Das ist zwar mehr als nichts, aber doch auch weniger als der „Backstop“, also die amerikanische Rückversicherung, die der Kanzler sich bei der Unterstützung der Ukraine wünscht. In Berlin gibt es jedenfalls nach wie vor viel Unsicherheit in Bezug auf Trump. Merz hat der Frankfurter Allgemeinen Sonntagszeitung in einem Interview vor einigen Wochen gesagt, in Bezug auf den amerikanischen Präsidenten müsse man auf das Beste hoffen und auf das Schlimmste vorbereitet sein, und dieser Maxime folgt er offenbar bis heute.

Wohl auch deshalb hat seine Sprache in Bezug auf Russland seit seinem Wahlsieg im Februar einiges an Schneidigkeit eingebüßt.

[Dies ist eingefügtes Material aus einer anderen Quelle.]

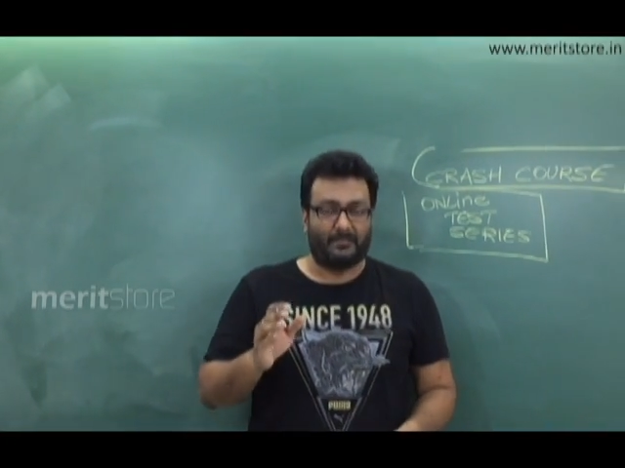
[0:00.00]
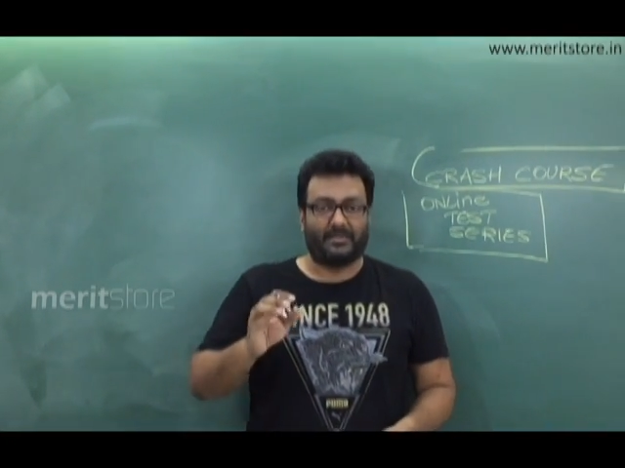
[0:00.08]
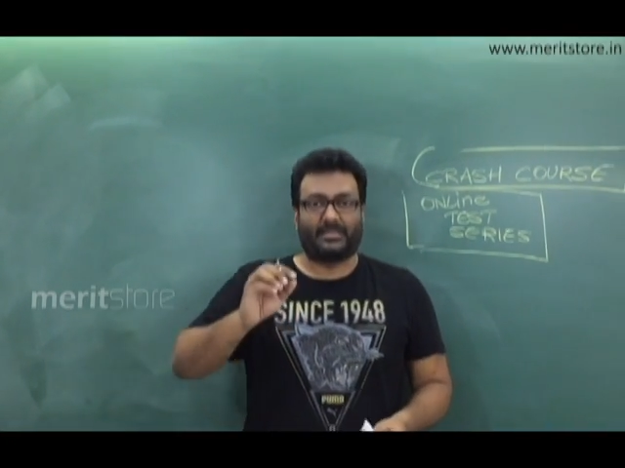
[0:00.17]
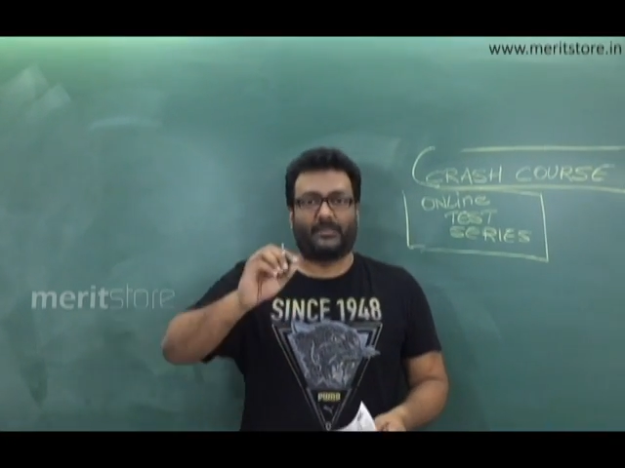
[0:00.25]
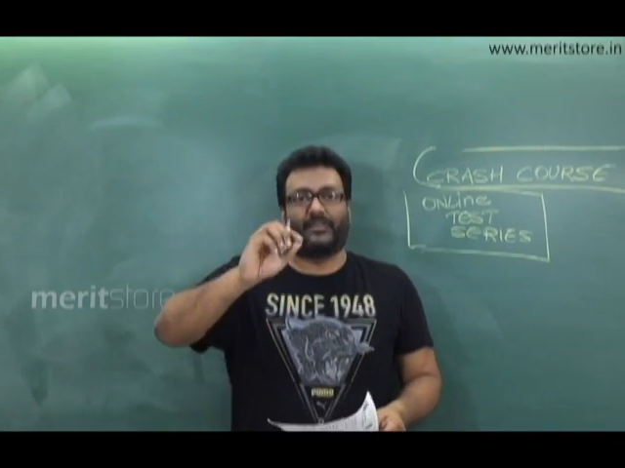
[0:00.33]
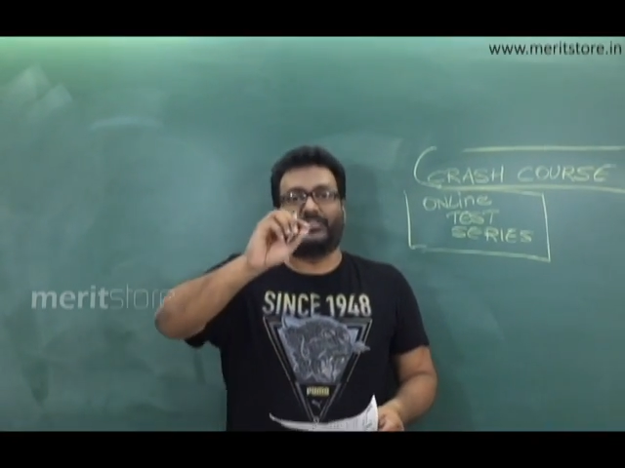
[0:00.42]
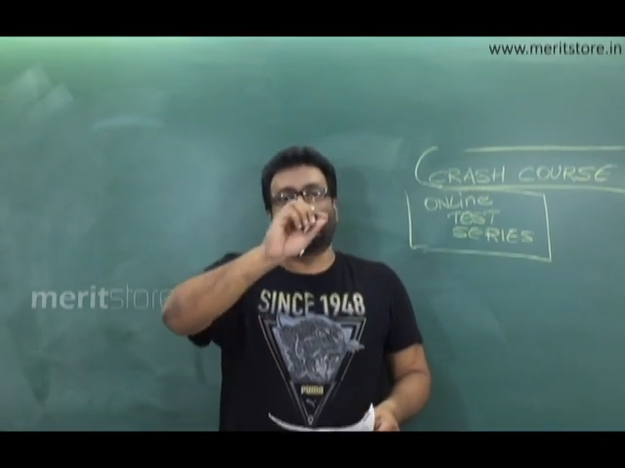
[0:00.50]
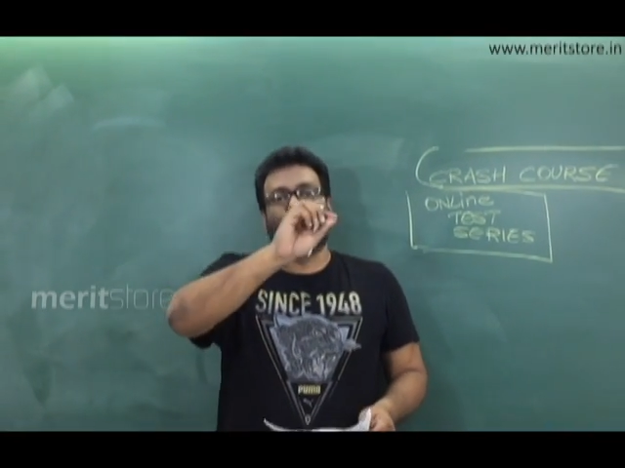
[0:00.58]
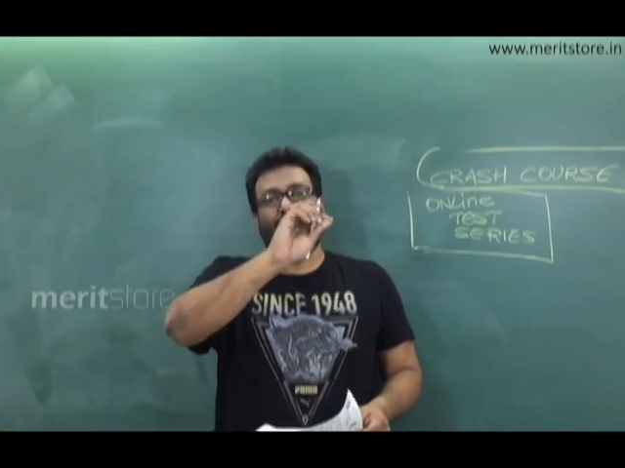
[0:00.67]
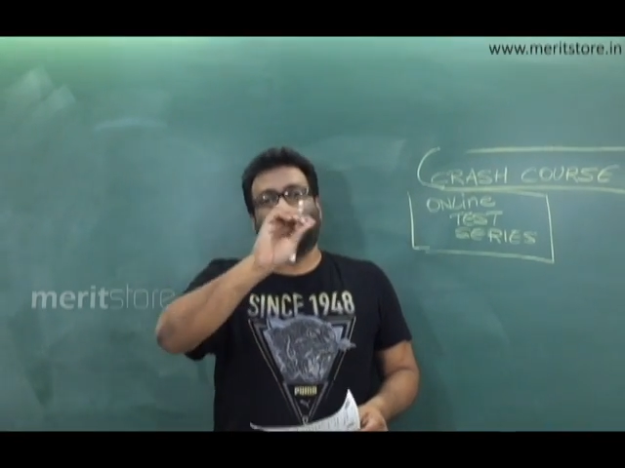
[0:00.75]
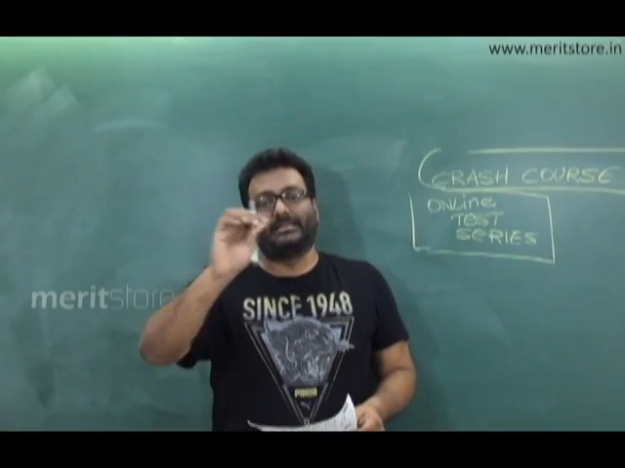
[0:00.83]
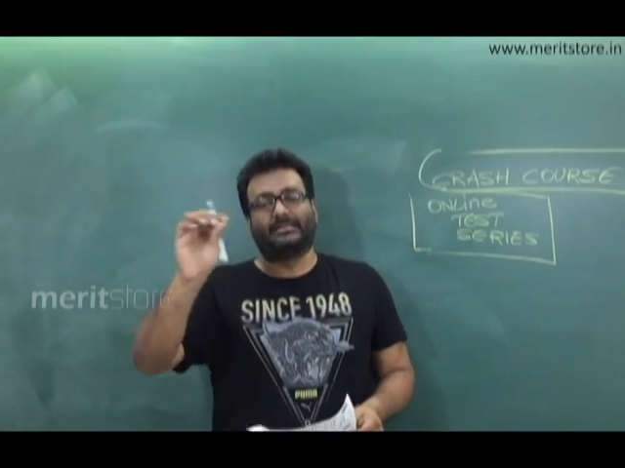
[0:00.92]
Matlab when you
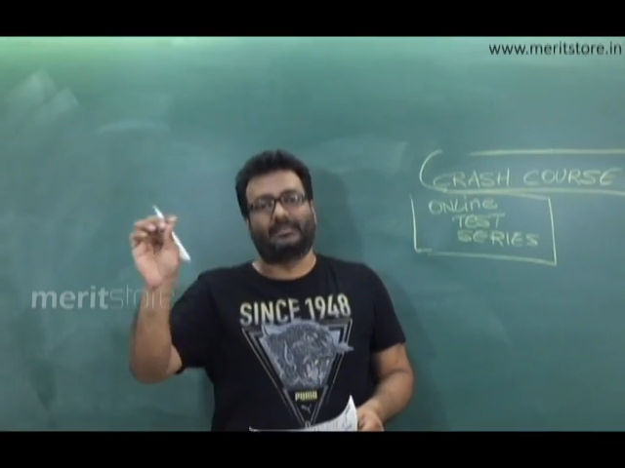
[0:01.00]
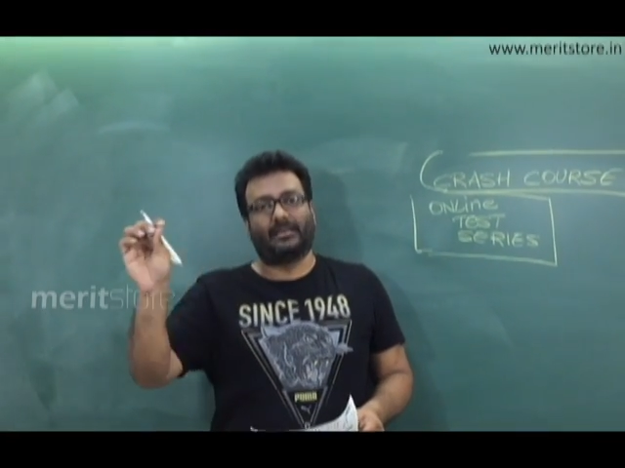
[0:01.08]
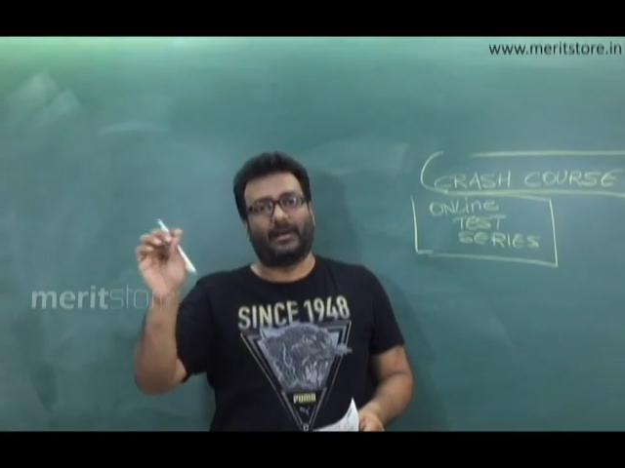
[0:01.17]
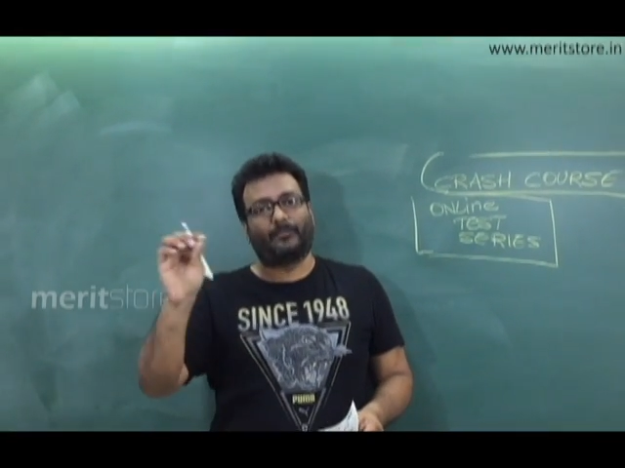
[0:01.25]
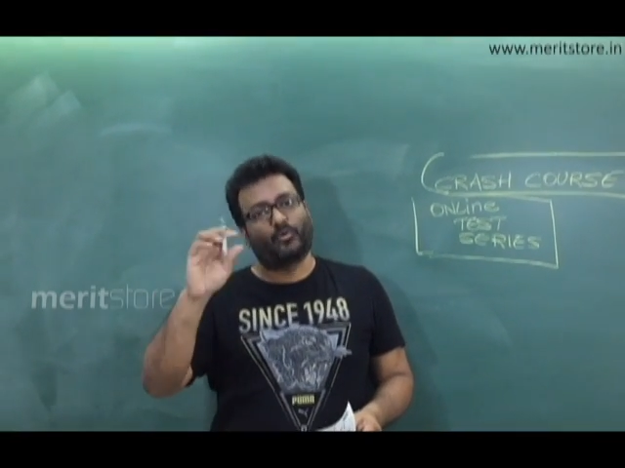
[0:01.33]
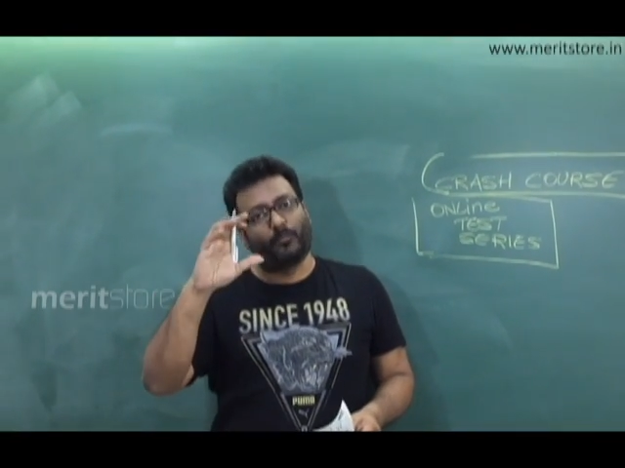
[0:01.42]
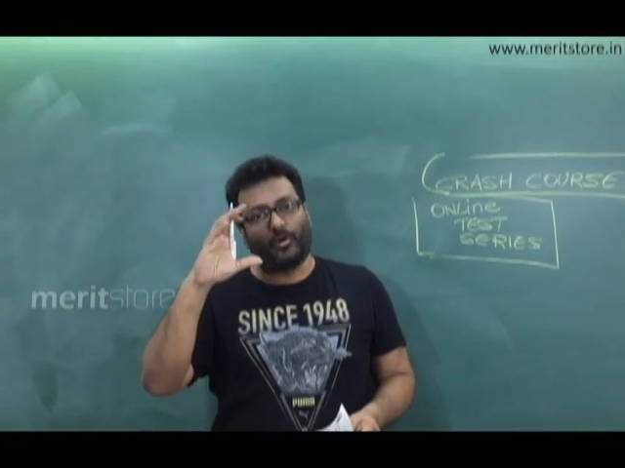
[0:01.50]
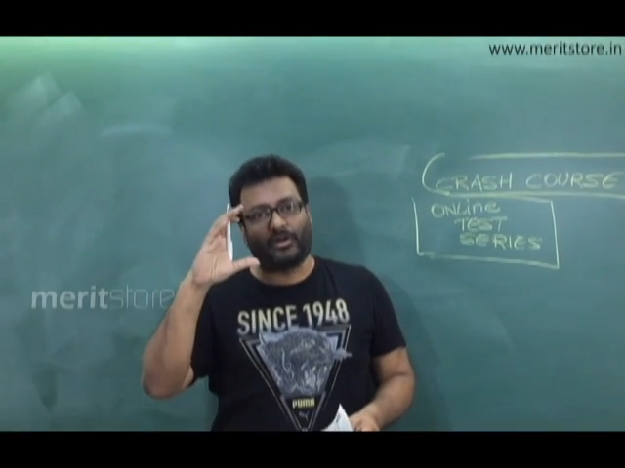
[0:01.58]
read it na, aapko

In seiner Zeit als Oppositionsführer hatte er noch offen gedroht, der Ukraine den deutschen Marschflugkörper Taurus zur Bekämpfung von Zielen in der Tiefe Russlands zu liefern, aber neuerdings ist davon nicht mehr die Rede. Die Bundesregierung glaubt zwar immer noch, dass die ukrainischen Streitkräfte weitreichende Waffen brauchen, aber jetzt setzt sie mehr auf die Option, den Bau von Langstreckenwaffen an Ort und Stelle zu finanzieren, als selbst Waffen zu liefern.

Eine offizielle Bestätigung für diesen stillen Kurswechsel gibt es zwar nicht, aber es gibt ein Schweigen zum Taurus, das nicht nur auffällt, sondern in Regierungskreisen auch als „bewusste“ Entscheidung für „strategischen Zweideutigkeit“ dargestellt wird. Dazu gehört, dass die Bundesregierung in Zukunft über die Lieferung von Waffen an die Ukraine grundsätzlich nicht mehr öffentlich reden möchte. Russland, so heißt es, solle nicht mehr die Möglichkeit haben, jede Lieferung vorauszusehen und sich auf sie einzustellen.